§ EXERCISE PROMPT: Could you output each line below exactly as it appears, excluding any pictures?

§ §

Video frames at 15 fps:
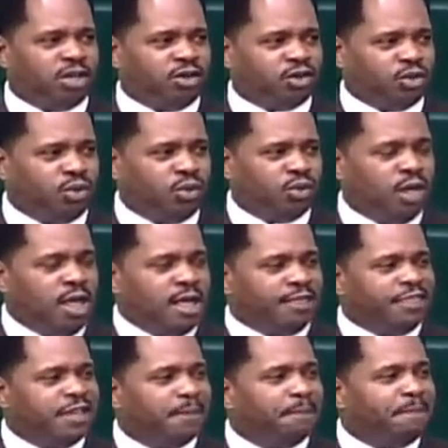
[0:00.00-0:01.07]
into
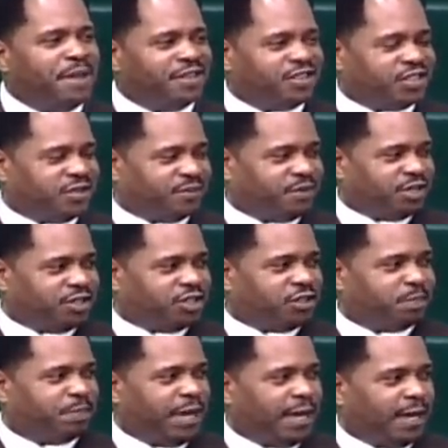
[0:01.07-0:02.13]
the abyss of
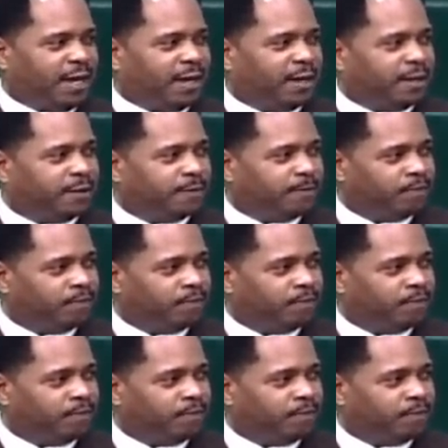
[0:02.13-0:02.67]
despair.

§ §

§ SOLUTION FOR THIS TASK:
Video frames at 15 fps:
[0:00.00-0:01.07]
into
[0:01.07-0:02.13]
the abyss of
[0:02.13-0:02.67]
despair.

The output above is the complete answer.